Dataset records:
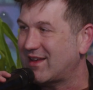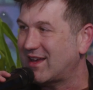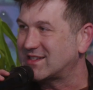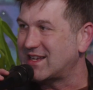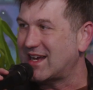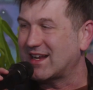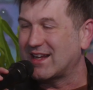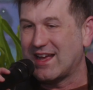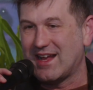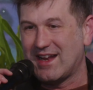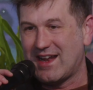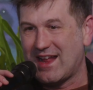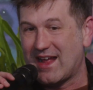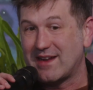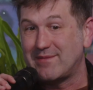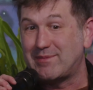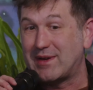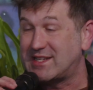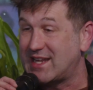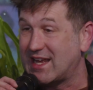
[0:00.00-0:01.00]
Exactly.
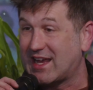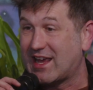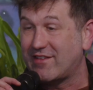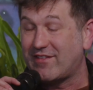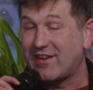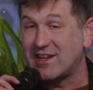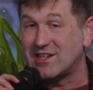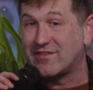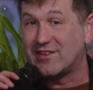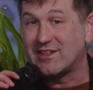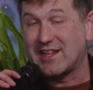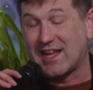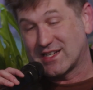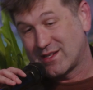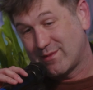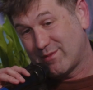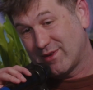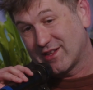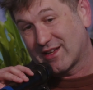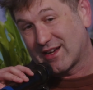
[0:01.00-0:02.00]
And by taking advantage of it, they
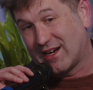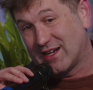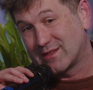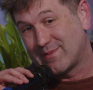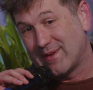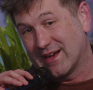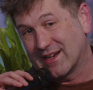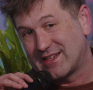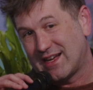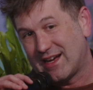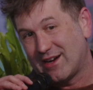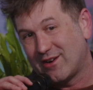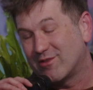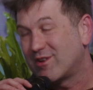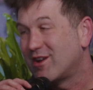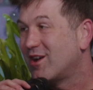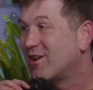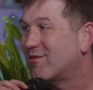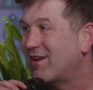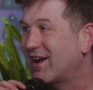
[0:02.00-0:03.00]
actually bring the cost back
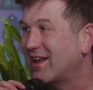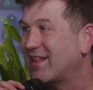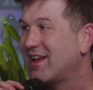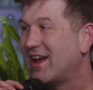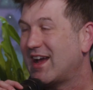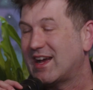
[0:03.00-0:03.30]
down, right?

◆ **About this exercise**
Without any of the pictures, repeat the entries above word for word.

◆ **Finished exercise**
[0:00.00-0:01.00]
Exactly.
[0:01.00-0:02.00]
And by taking advantage of it, they
[0:02.00-0:03.00]
actually bring the cost back
[0:03.00-0:03.30]
down, right?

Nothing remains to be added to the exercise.